• PROBLEM
The entries must be repeated verbatim, and their images left out.

• GIVEN DATA
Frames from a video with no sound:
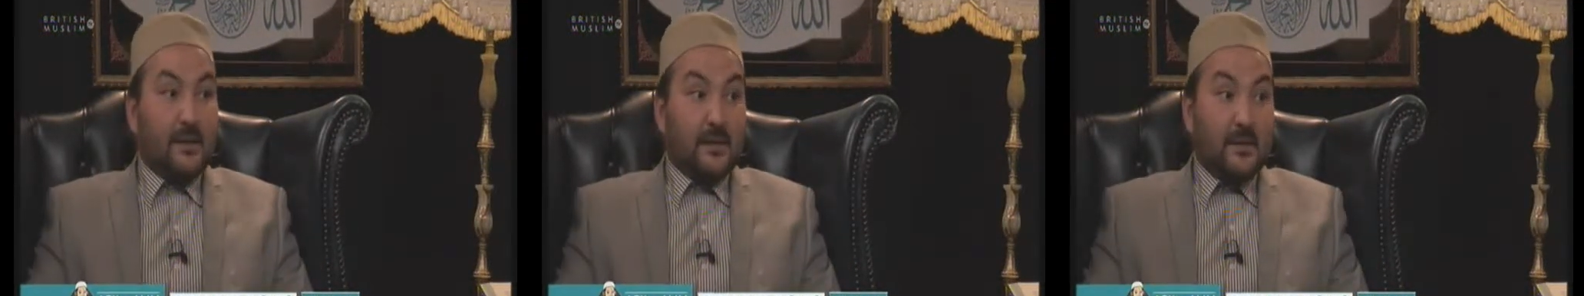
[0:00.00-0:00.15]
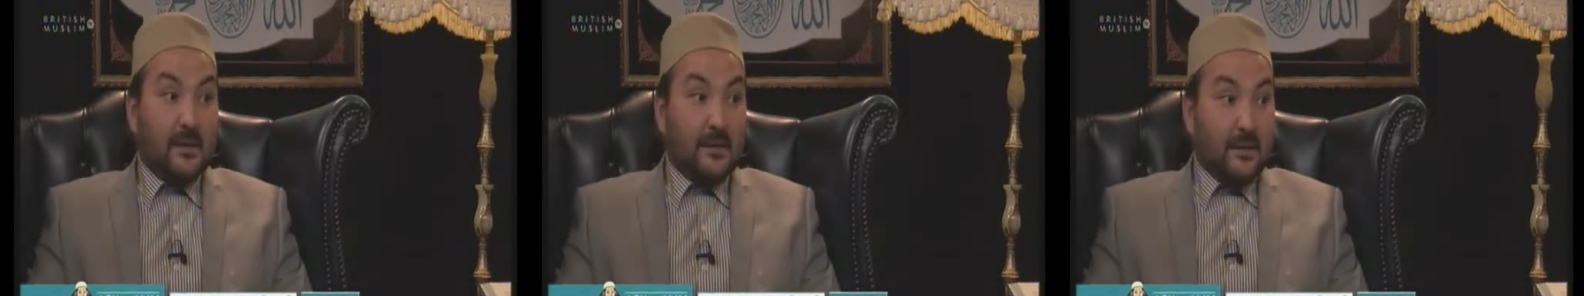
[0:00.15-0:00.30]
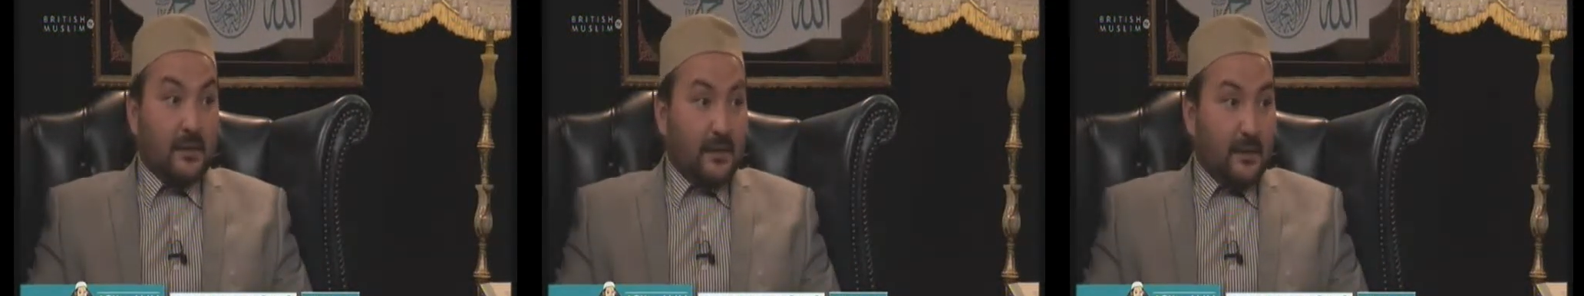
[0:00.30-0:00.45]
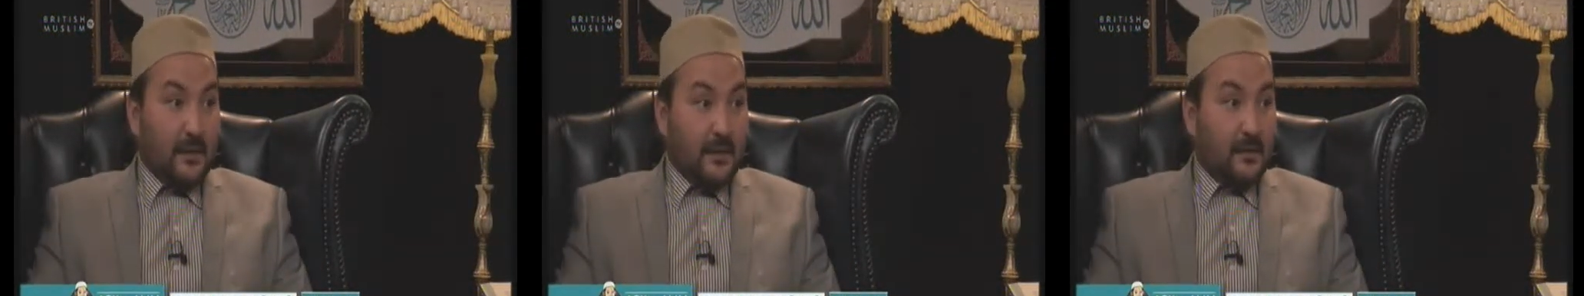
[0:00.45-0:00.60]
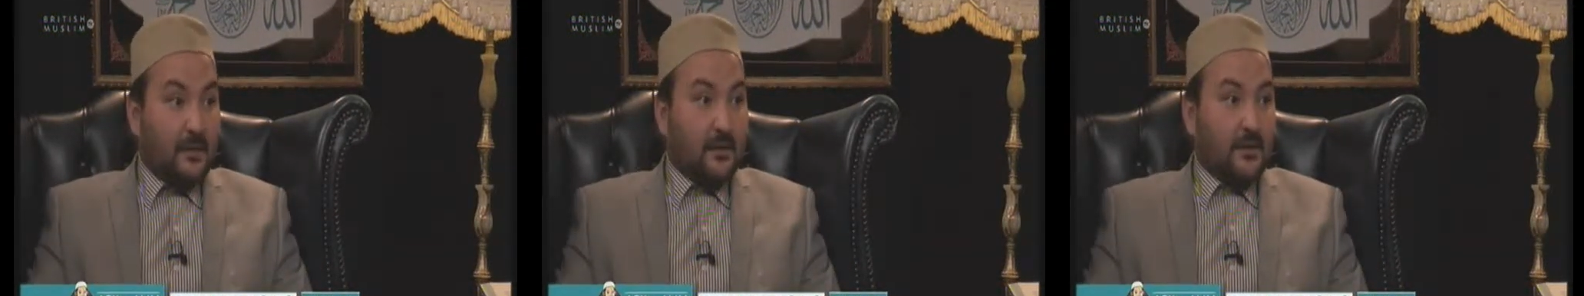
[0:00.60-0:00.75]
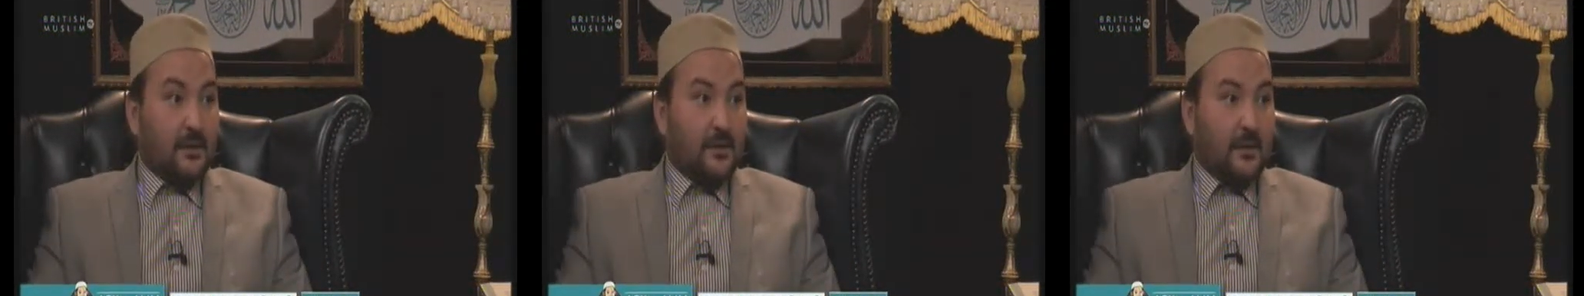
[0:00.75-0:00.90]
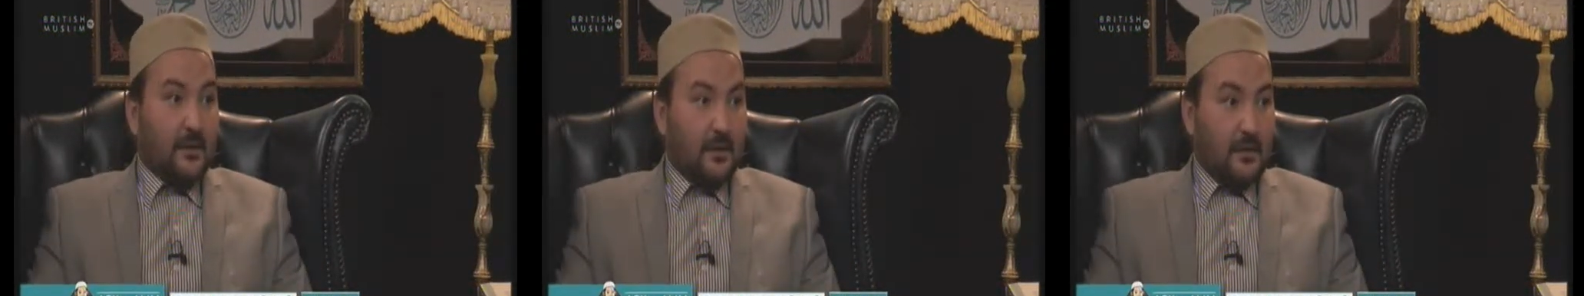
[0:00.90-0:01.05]
is disliked
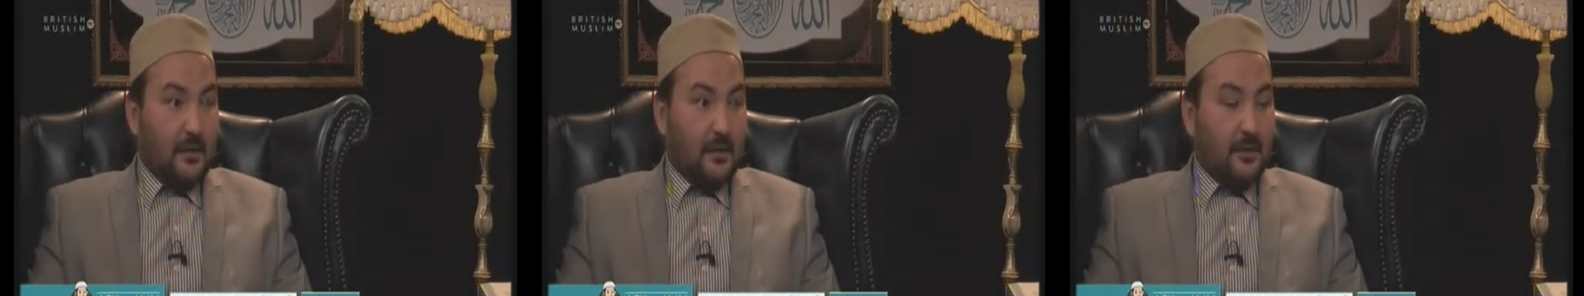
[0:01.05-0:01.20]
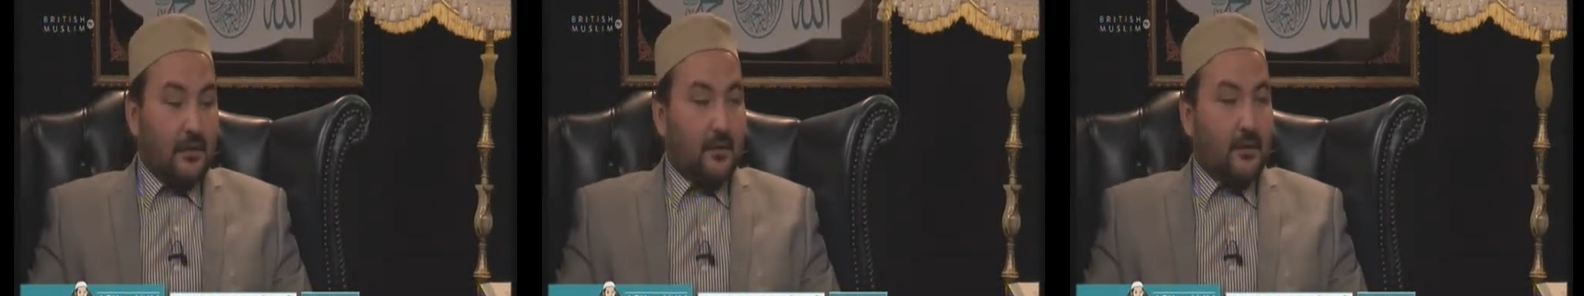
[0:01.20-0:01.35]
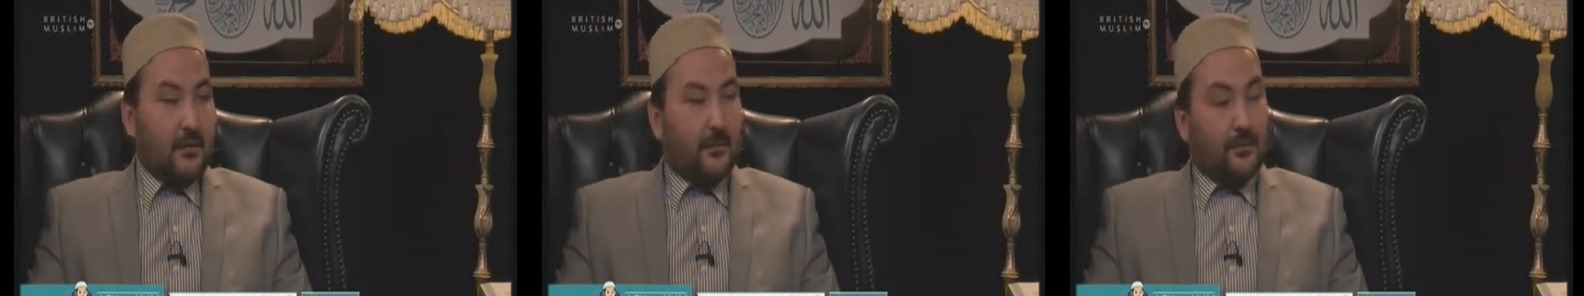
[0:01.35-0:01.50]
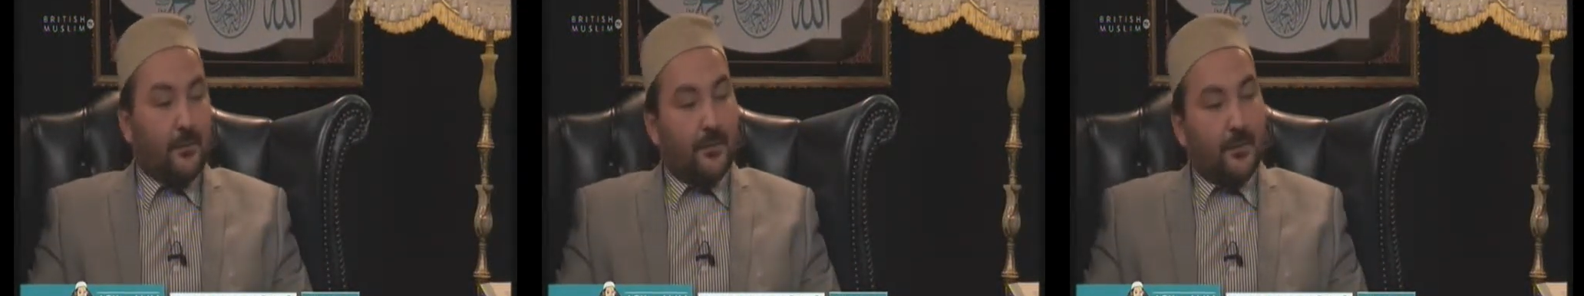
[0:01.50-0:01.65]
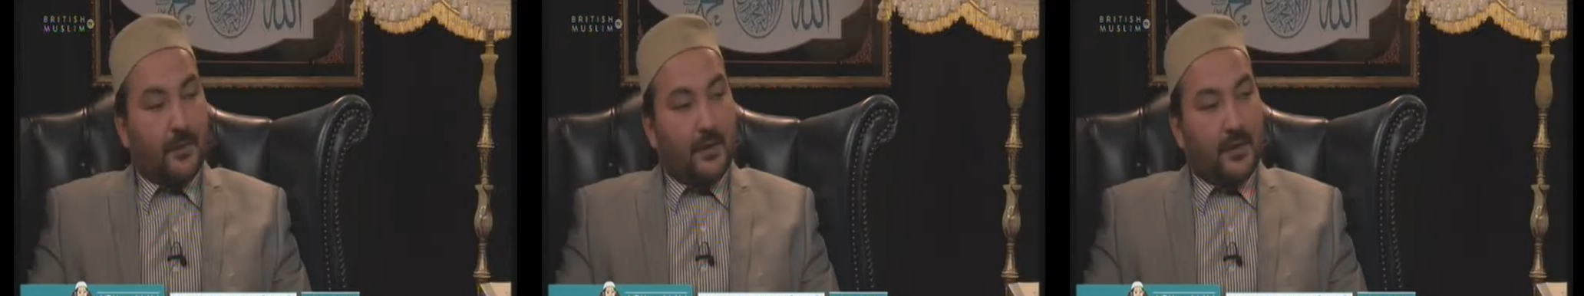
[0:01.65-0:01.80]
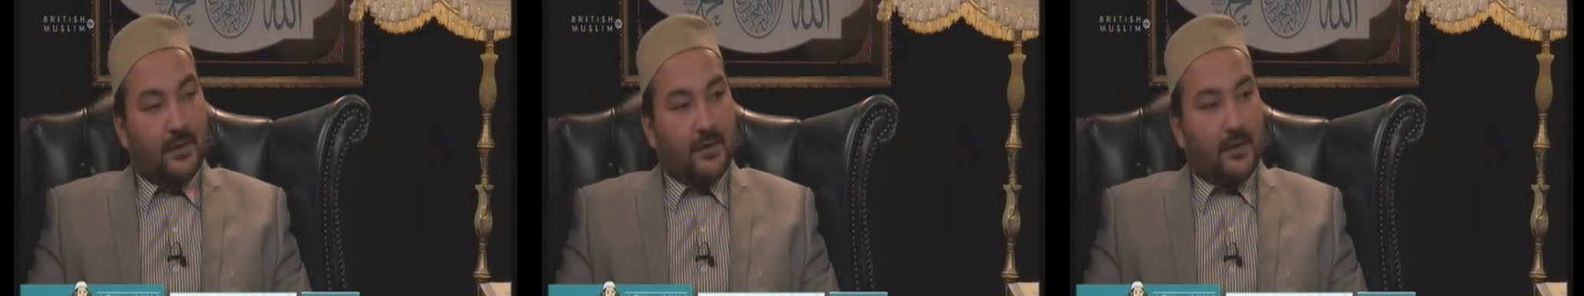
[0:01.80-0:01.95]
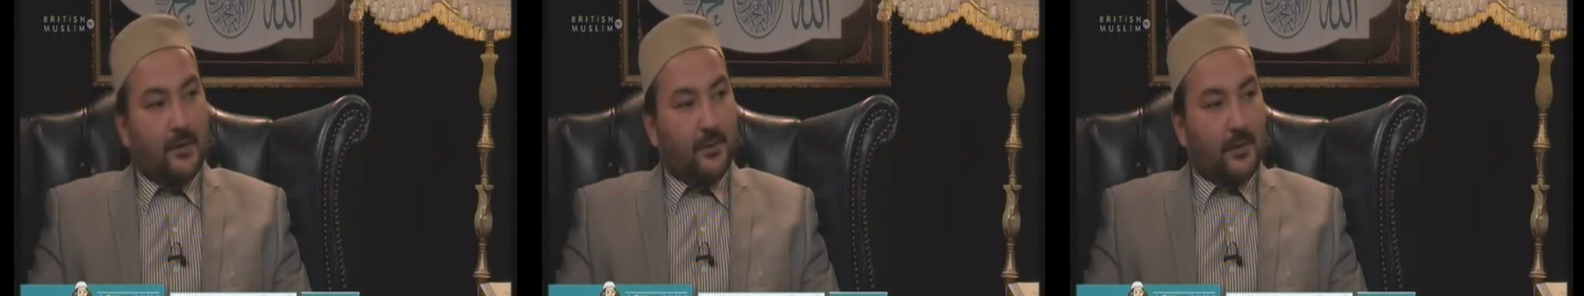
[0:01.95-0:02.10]
um,
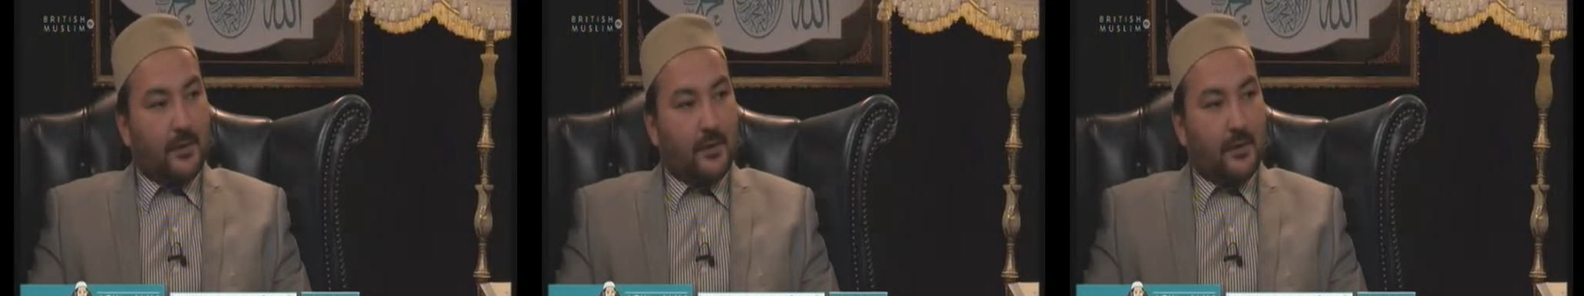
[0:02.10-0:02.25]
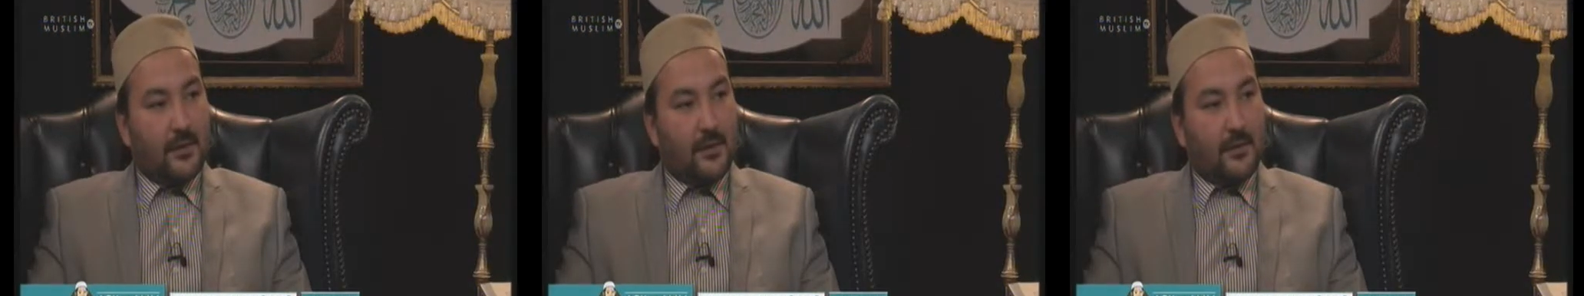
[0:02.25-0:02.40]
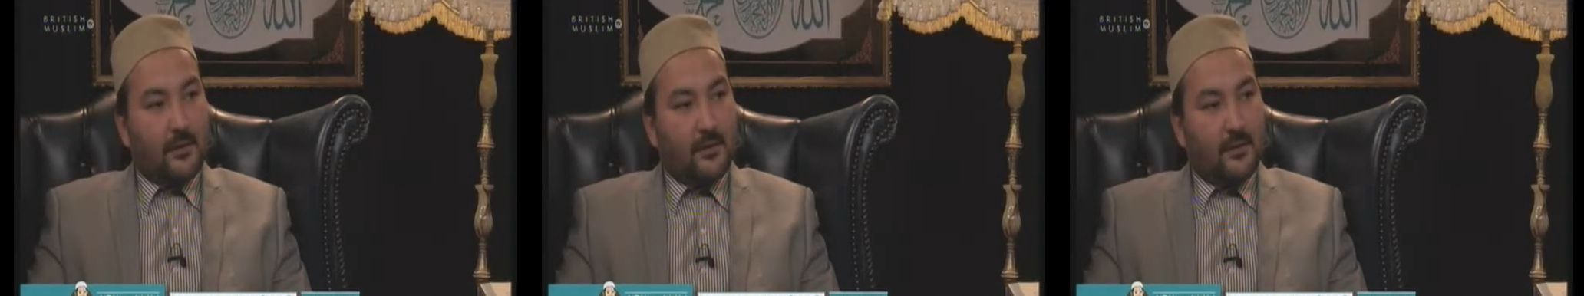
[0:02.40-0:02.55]
islamically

• EXERCISE OUTPUT
Frames from a video with no sound:
[0:00.00-0:00.15]
[0:00.15-0:00.30]
[0:00.30-0:00.45]
[0:00.45-0:00.60]
[0:00.60-0:00.75]
[0:00.75-0:00.90]
[0:00.90-0:01.05]
is disliked
[0:01.05-0:01.20]
[0:01.20-0:01.35]
[0:01.35-0:01.50]
[0:01.50-0:01.65]
[0:01.65-0:01.80]
[0:01.80-0:01.95]
[0:01.95-0:02.10]
um,
[0:02.10-0:02.25]
[0:02.25-0:02.40]
[0:02.40-0:02.55]
islamically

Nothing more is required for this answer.